Task objective: Set down the data again word for word. Skip any pictures.

Data:
◆ ◆ ◆ ◆ ◆ ◆ ◆

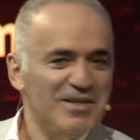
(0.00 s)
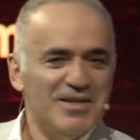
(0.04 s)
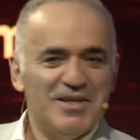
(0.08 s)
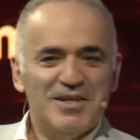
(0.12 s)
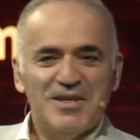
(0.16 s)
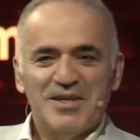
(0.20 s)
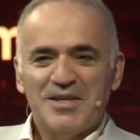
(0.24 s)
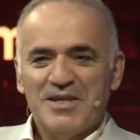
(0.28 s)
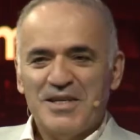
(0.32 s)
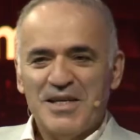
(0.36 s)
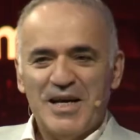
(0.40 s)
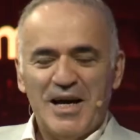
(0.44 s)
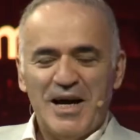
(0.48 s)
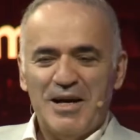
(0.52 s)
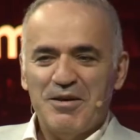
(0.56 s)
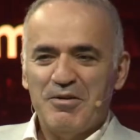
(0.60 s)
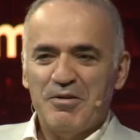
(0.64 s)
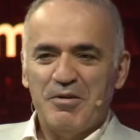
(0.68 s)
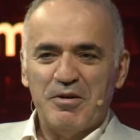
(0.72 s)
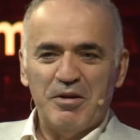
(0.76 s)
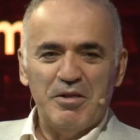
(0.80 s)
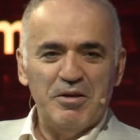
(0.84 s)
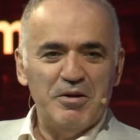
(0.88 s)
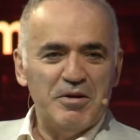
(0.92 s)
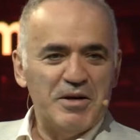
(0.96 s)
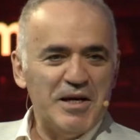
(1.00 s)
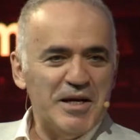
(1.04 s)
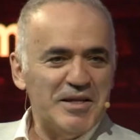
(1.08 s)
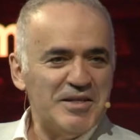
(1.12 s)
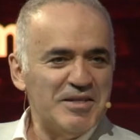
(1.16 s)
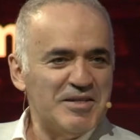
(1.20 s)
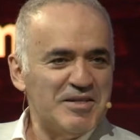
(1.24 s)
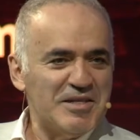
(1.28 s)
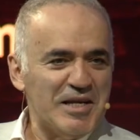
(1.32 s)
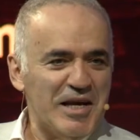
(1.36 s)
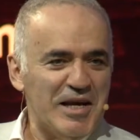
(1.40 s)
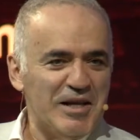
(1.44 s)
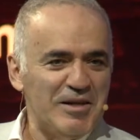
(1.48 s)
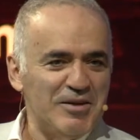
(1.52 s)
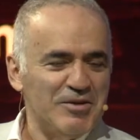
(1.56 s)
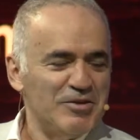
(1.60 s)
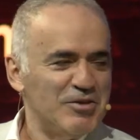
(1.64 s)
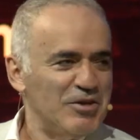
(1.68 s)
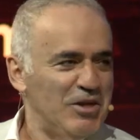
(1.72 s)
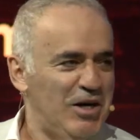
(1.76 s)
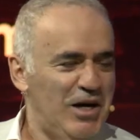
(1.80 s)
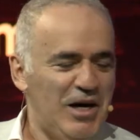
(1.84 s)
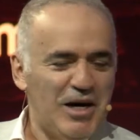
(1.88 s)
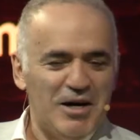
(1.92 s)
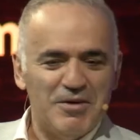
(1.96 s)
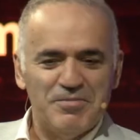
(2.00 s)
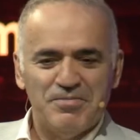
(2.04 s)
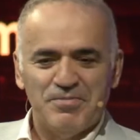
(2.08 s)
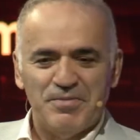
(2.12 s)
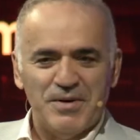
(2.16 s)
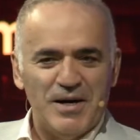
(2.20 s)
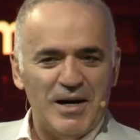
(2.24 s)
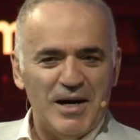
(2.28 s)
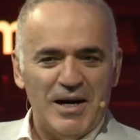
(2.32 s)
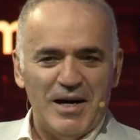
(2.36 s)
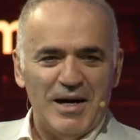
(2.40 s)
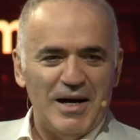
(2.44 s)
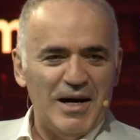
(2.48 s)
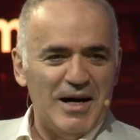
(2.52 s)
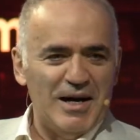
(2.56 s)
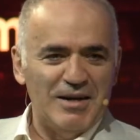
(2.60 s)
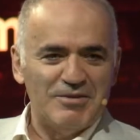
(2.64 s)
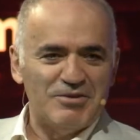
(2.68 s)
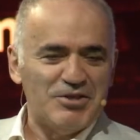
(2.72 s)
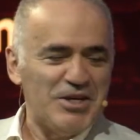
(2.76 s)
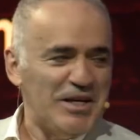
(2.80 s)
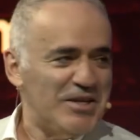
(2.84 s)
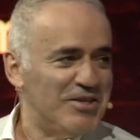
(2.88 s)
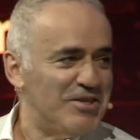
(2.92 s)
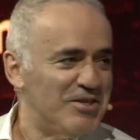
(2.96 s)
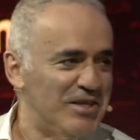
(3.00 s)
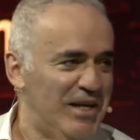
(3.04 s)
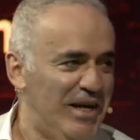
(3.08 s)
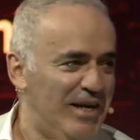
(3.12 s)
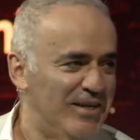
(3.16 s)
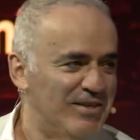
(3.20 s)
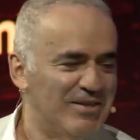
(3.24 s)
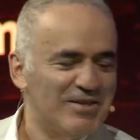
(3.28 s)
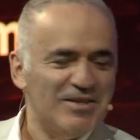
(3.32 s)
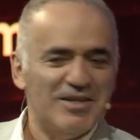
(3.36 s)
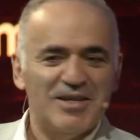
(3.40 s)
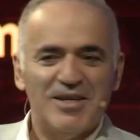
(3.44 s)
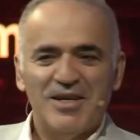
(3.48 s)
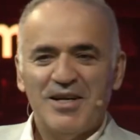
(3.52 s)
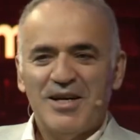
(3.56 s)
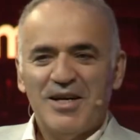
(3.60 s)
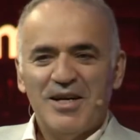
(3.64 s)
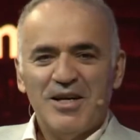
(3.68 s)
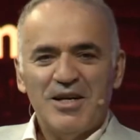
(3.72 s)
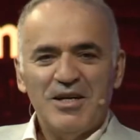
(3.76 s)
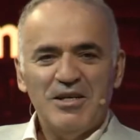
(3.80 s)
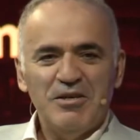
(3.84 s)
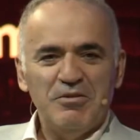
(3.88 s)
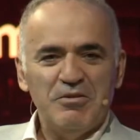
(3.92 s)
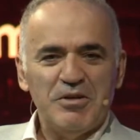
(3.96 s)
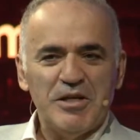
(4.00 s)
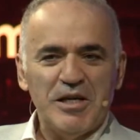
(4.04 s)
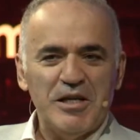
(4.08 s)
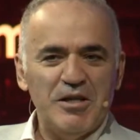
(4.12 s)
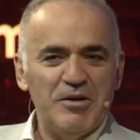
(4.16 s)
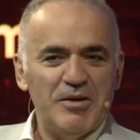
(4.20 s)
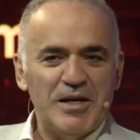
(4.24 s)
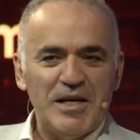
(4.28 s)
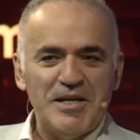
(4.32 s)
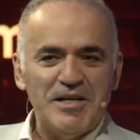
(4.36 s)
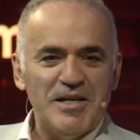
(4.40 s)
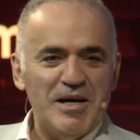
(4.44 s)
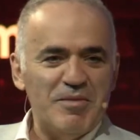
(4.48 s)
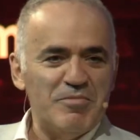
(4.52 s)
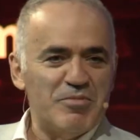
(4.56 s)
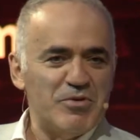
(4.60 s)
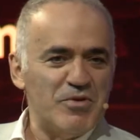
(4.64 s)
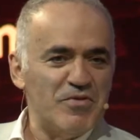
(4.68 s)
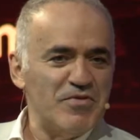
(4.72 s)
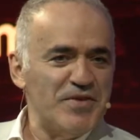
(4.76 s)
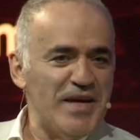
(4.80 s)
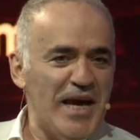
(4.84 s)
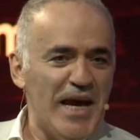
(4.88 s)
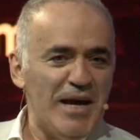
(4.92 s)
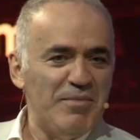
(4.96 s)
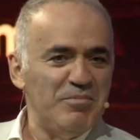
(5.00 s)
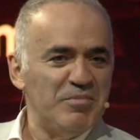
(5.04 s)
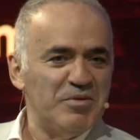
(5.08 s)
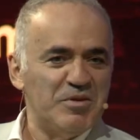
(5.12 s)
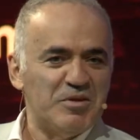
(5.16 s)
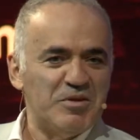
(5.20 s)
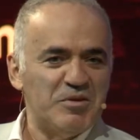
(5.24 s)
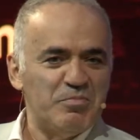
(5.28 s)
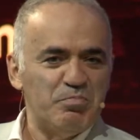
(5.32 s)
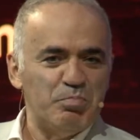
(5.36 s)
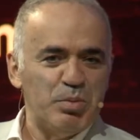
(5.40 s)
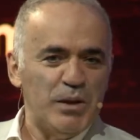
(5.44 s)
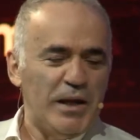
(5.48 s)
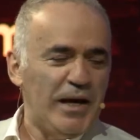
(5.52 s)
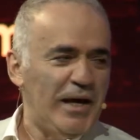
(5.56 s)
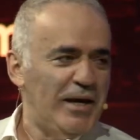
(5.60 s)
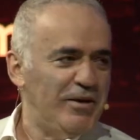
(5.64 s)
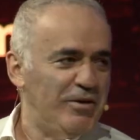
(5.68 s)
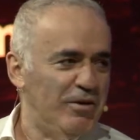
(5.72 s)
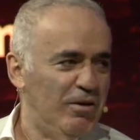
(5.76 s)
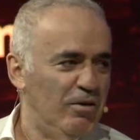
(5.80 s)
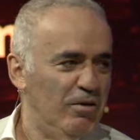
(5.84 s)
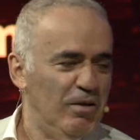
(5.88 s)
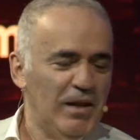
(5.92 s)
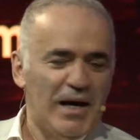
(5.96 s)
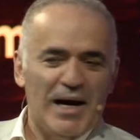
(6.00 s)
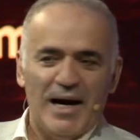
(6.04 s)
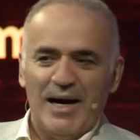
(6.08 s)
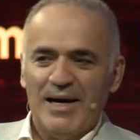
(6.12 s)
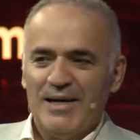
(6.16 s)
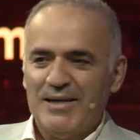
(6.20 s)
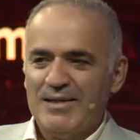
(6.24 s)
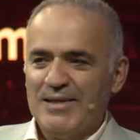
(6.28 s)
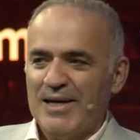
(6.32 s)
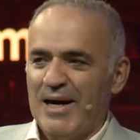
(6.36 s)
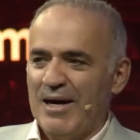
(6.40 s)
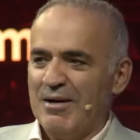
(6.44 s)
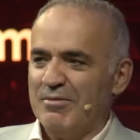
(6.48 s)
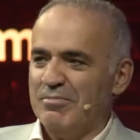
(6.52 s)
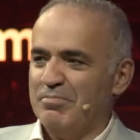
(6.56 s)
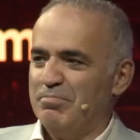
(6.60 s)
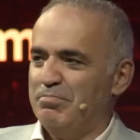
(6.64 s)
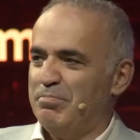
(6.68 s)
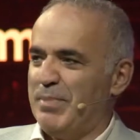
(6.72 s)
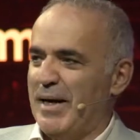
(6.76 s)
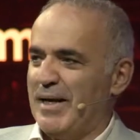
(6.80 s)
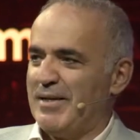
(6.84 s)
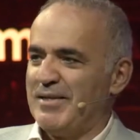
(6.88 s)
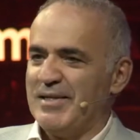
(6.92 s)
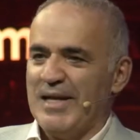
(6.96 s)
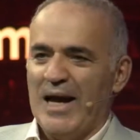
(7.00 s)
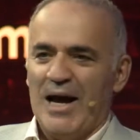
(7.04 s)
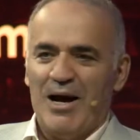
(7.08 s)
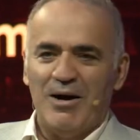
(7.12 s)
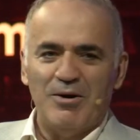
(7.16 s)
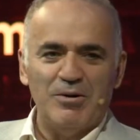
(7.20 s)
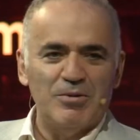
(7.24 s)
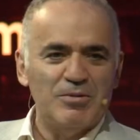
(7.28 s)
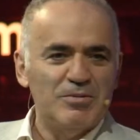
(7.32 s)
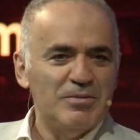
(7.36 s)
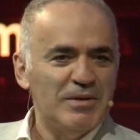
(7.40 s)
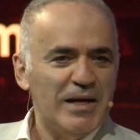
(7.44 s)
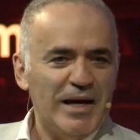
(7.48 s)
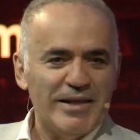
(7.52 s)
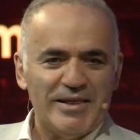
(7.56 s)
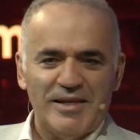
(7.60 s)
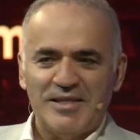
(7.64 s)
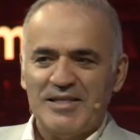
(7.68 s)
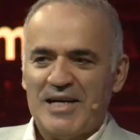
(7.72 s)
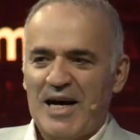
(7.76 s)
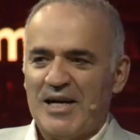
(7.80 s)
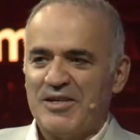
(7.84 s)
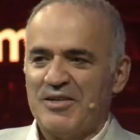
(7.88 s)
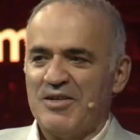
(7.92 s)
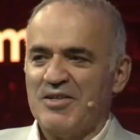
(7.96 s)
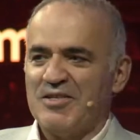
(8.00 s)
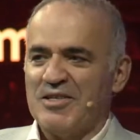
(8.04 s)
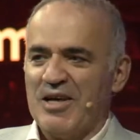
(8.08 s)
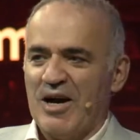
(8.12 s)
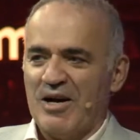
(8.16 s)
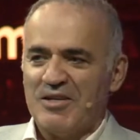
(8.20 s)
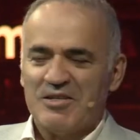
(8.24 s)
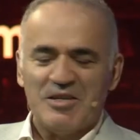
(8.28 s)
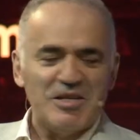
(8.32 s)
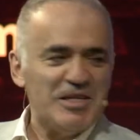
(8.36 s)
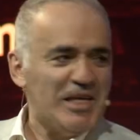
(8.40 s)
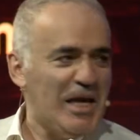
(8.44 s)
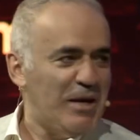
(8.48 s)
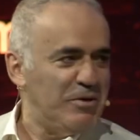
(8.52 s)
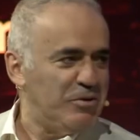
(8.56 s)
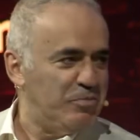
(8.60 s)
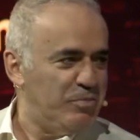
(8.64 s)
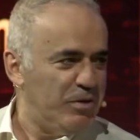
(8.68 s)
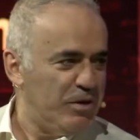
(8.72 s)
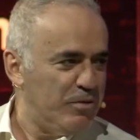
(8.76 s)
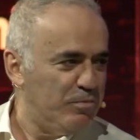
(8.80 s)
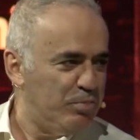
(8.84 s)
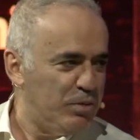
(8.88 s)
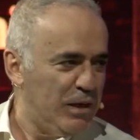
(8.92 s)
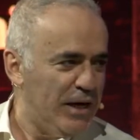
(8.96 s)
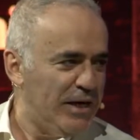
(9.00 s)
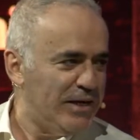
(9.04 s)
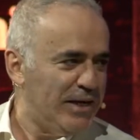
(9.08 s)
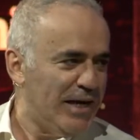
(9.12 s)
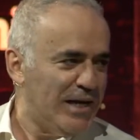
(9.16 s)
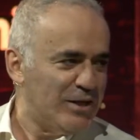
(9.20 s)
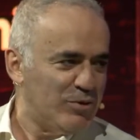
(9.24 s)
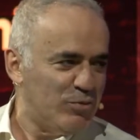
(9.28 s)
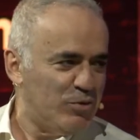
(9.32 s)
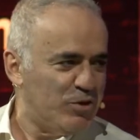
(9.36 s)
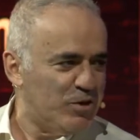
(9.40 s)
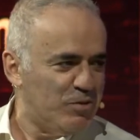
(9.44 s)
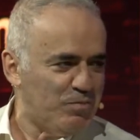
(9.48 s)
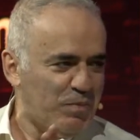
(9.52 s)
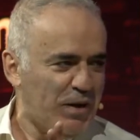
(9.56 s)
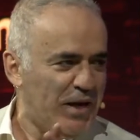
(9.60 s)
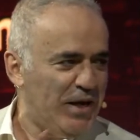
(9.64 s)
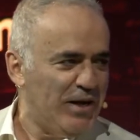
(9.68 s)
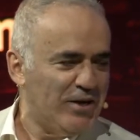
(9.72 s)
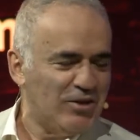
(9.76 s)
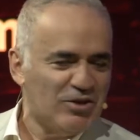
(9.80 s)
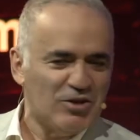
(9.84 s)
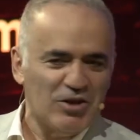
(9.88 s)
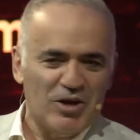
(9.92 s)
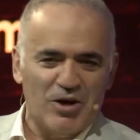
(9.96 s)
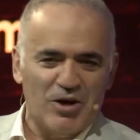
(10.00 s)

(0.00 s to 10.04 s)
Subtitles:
Yeah, you can look at the sales of chess sets. You can look at number of games played online. I bet now at least 100,000 games being played as we speak, so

◆ ◆ ◆ ◆ ◆ ◆ ◆

Answer area:
(0.00 s)
(0.04 s)
(0.08 s)
(0.12 s)
(0.16 s)
(0.20 s)
(0.24 s)
(0.28 s)
(0.32 s)
(0.36 s)
(0.40 s)
(0.44 s)
(0.48 s)
(0.52 s)
(0.56 s)
(0.60 s)
(0.64 s)
(0.68 s)
(0.72 s)
(0.76 s)
(0.80 s)
(0.84 s)
(0.88 s)
(0.92 s)
(0.96 s)
(1.00 s)
(1.04 s)
(1.08 s)
(1.12 s)
(1.16 s)
(1.20 s)
(1.24 s)
(1.28 s)
(1.32 s)
(1.36 s)
(1.40 s)
(1.44 s)
(1.48 s)
(1.52 s)
(1.56 s)
(1.60 s)
(1.64 s)
(1.68 s)
(1.72 s)
(1.76 s)
(1.80 s)
(1.84 s)
(1.88 s)
(1.92 s)
(1.96 s)
(2.00 s)
(2.04 s)
(2.08 s)
(2.12 s)
(2.16 s)
(2.20 s)
(2.24 s)
(2.28 s)
(2.32 s)
(2.36 s)
(2.40 s)
(2.44 s)
(2.48 s)
(2.52 s)
(2.56 s)
(2.60 s)
(2.64 s)
(2.68 s)
(2.72 s)
(2.76 s)
(2.80 s)
(2.84 s)
(2.88 s)
(2.92 s)
(2.96 s)
(3.00 s)
(3.04 s)
(3.08 s)
(3.12 s)
(3.16 s)
(3.20 s)
(3.24 s)
(3.28 s)
(3.32 s)
(3.36 s)
(3.40 s)
(3.44 s)
(3.48 s)
(3.52 s)
(3.56 s)
(3.60 s)
(3.64 s)
(3.68 s)
(3.72 s)
(3.76 s)
(3.80 s)
(3.84 s)
(3.88 s)
(3.92 s)
(3.96 s)
(4.00 s)
(4.04 s)
(4.08 s)
(4.12 s)
(4.16 s)
(4.20 s)
(4.24 s)
(4.28 s)
(4.32 s)
(4.36 s)
(4.40 s)
(4.44 s)
(4.48 s)
(4.52 s)
(4.56 s)
(4.60 s)
(4.64 s)
(4.68 s)
(4.72 s)
(4.76 s)
(4.80 s)
(4.84 s)
(4.88 s)
(4.92 s)
(4.96 s)
(5.00 s)
(5.04 s)
(5.08 s)
(5.12 s)
(5.16 s)
(5.20 s)
(5.24 s)
(5.28 s)
(5.32 s)
(5.36 s)
(5.40 s)
(5.44 s)
(5.48 s)
(5.52 s)
(5.56 s)
(5.60 s)
(5.64 s)
(5.68 s)
(5.72 s)
(5.76 s)
(5.80 s)
(5.84 s)
(5.88 s)
(5.92 s)
(5.96 s)
(6.00 s)
(6.04 s)
(6.08 s)
(6.12 s)
(6.16 s)
(6.20 s)
(6.24 s)
(6.28 s)
(6.32 s)
(6.36 s)
(6.40 s)
(6.44 s)
(6.48 s)
(6.52 s)
(6.56 s)
(6.60 s)
(6.64 s)
(6.68 s)
(6.72 s)
(6.76 s)
(6.80 s)
(6.84 s)
(6.88 s)
(6.92 s)
(6.96 s)
(7.00 s)
(7.04 s)
(7.08 s)
(7.12 s)
(7.16 s)
(7.20 s)
(7.24 s)
(7.28 s)
(7.32 s)
(7.36 s)
(7.40 s)
(7.44 s)
(7.48 s)
(7.52 s)
(7.56 s)
(7.60 s)
(7.64 s)
(7.68 s)
(7.72 s)
(7.76 s)
(7.80 s)
(7.84 s)
(7.88 s)
(7.92 s)
(7.96 s)
(8.00 s)
(8.04 s)
(8.08 s)
(8.12 s)
(8.16 s)
(8.20 s)
(8.24 s)
(8.28 s)
(8.32 s)
(8.36 s)
(8.40 s)
(8.44 s)
(8.48 s)
(8.52 s)
(8.56 s)
(8.60 s)
(8.64 s)
(8.68 s)
(8.72 s)
(8.76 s)
(8.80 s)
(8.84 s)
(8.88 s)
(8.92 s)
(8.96 s)
(9.00 s)
(9.04 s)
(9.08 s)
(9.12 s)
(9.16 s)
(9.20 s)
(9.24 s)
(9.28 s)
(9.32 s)
(9.36 s)
(9.40 s)
(9.44 s)
(9.48 s)
(9.52 s)
(9.56 s)
(9.60 s)
(9.64 s)
(9.68 s)
(9.72 s)
(9.76 s)
(9.80 s)
(9.84 s)
(9.88 s)
(9.92 s)
(9.96 s)
(10.00 s)

(0.00 s to 10.04 s)
Subtitles:
Yeah, you can look at the sales of chess sets. You can look at number of games played online. I bet now at least 100,000 games being played as we speak, so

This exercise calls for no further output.